--- What is expected ---
Your task is to transcribe all of the records exactly and leave out the pictures.

--- Raw data ---
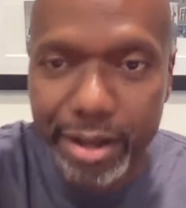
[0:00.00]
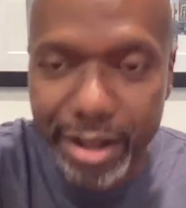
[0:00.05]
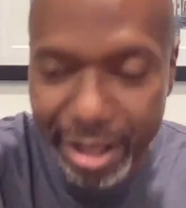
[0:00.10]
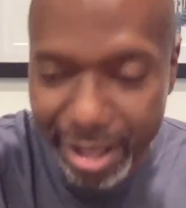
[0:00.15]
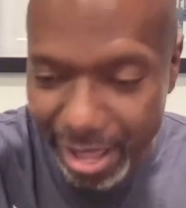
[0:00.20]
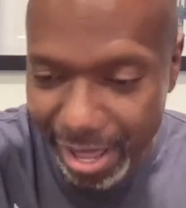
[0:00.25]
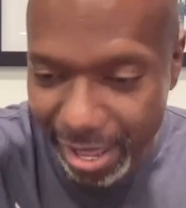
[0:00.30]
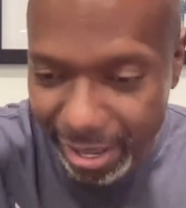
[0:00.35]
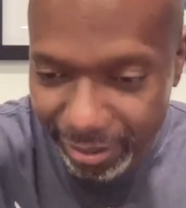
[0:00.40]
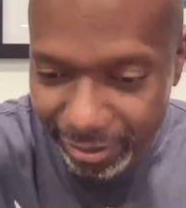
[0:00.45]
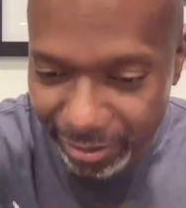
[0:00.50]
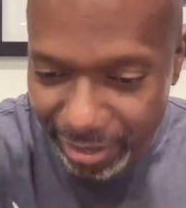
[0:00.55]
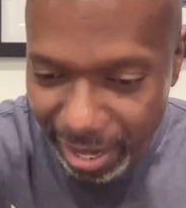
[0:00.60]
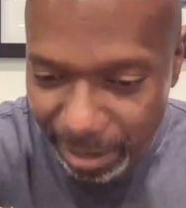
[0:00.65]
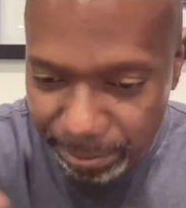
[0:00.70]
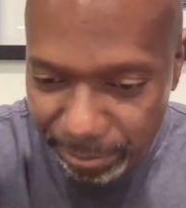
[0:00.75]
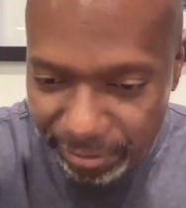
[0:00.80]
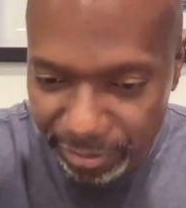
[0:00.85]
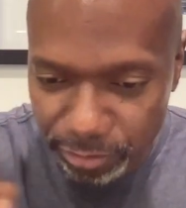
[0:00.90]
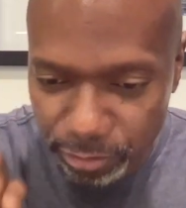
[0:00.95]
and
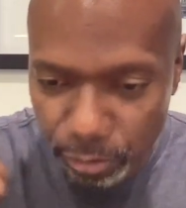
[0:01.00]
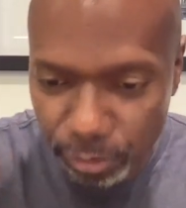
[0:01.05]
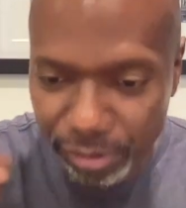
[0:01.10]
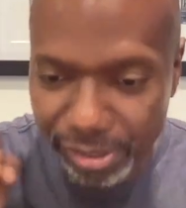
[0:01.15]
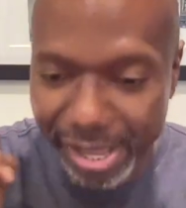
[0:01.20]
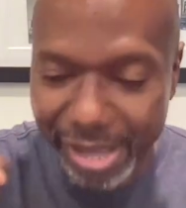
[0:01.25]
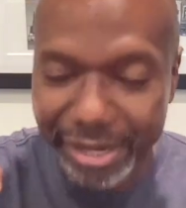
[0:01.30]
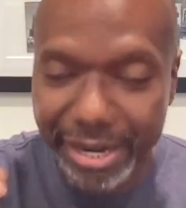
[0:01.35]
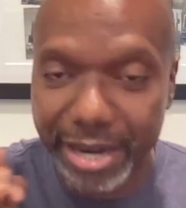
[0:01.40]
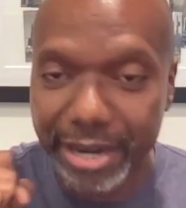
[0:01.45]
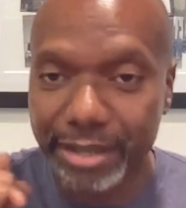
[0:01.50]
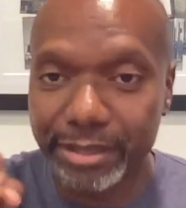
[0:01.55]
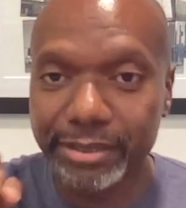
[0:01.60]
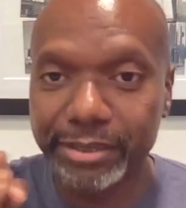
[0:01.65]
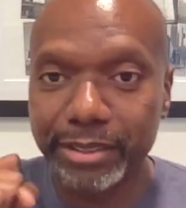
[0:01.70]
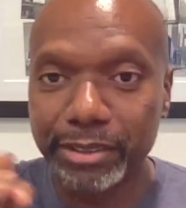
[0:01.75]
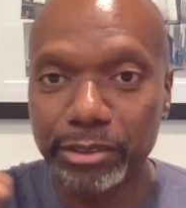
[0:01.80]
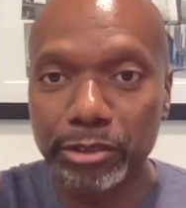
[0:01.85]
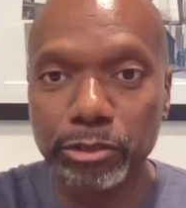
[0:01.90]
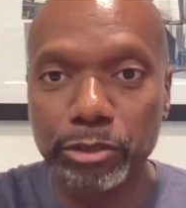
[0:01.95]
I'm so glad
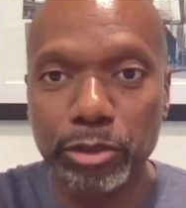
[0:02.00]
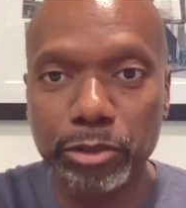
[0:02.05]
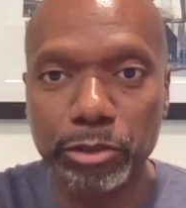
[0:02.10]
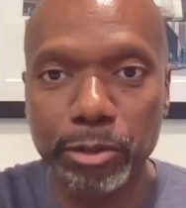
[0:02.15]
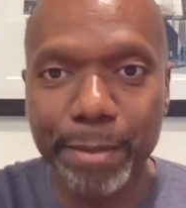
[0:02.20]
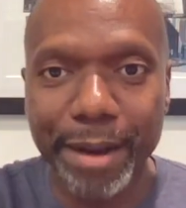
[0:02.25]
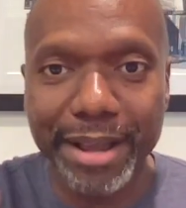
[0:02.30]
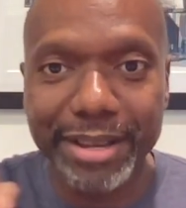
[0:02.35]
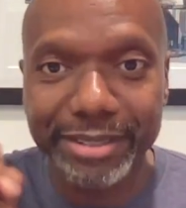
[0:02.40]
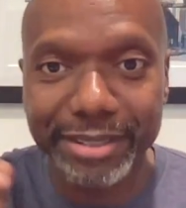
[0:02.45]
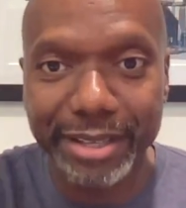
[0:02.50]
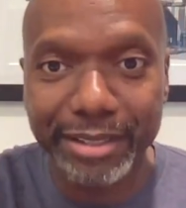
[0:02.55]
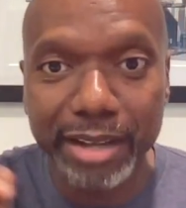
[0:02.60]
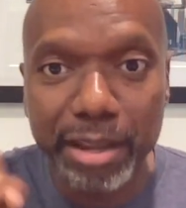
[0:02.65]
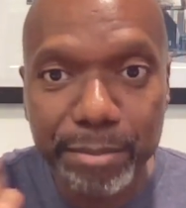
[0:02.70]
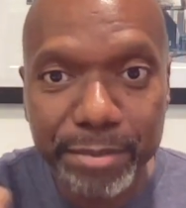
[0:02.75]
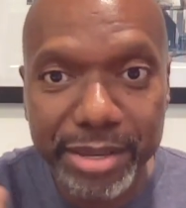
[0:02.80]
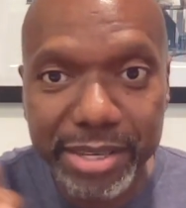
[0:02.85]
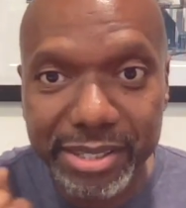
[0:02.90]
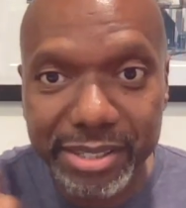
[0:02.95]
nobody said, let
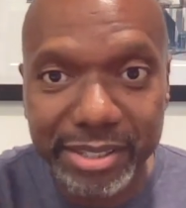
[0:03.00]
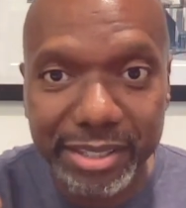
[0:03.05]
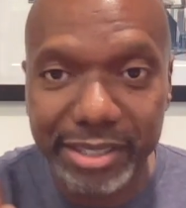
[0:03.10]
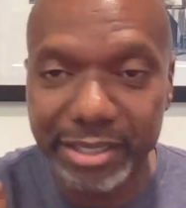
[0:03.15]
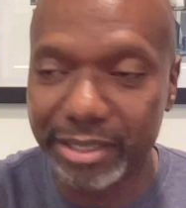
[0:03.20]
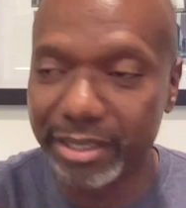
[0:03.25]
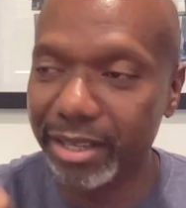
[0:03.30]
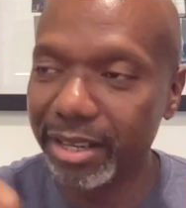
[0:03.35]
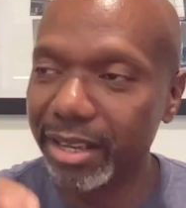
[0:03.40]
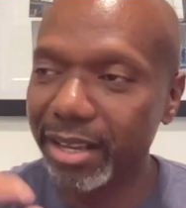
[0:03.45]
me see.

--- Answer to this task ---
[0:00.00]
[0:00.05]
[0:00.10]
[0:00.15]
[0:00.20]
[0:00.25]
[0:00.30]
[0:00.35]
[0:00.40]
[0:00.45]
[0:00.50]
[0:00.55]
[0:00.60]
[0:00.65]
[0:00.70]
[0:00.75]
[0:00.80]
[0:00.85]
[0:00.90]
[0:00.95]
and
[0:01.00]
[0:01.05]
[0:01.10]
[0:01.15]
[0:01.20]
[0:01.25]
[0:01.30]
[0:01.35]
[0:01.40]
[0:01.45]
[0:01.50]
[0:01.55]
[0:01.60]
[0:01.65]
[0:01.70]
[0:01.75]
[0:01.80]
[0:01.85]
[0:01.90]
[0:01.95]
I'm so glad
[0:02.00]
[0:02.05]
[0:02.10]
[0:02.15]
[0:02.20]
[0:02.25]
[0:02.30]
[0:02.35]
[0:02.40]
[0:02.45]
[0:02.50]
[0:02.55]
[0:02.60]
[0:02.65]
[0:02.70]
[0:02.75]
[0:02.80]
[0:02.85]
[0:02.90]
[0:02.95]
nobody said, let
[0:03.00]
[0:03.05]
[0:03.10]
[0:03.15]
[0:03.20]
[0:03.25]
[0:03.30]
[0:03.35]
[0:03.40]
[0:03.45]
me see.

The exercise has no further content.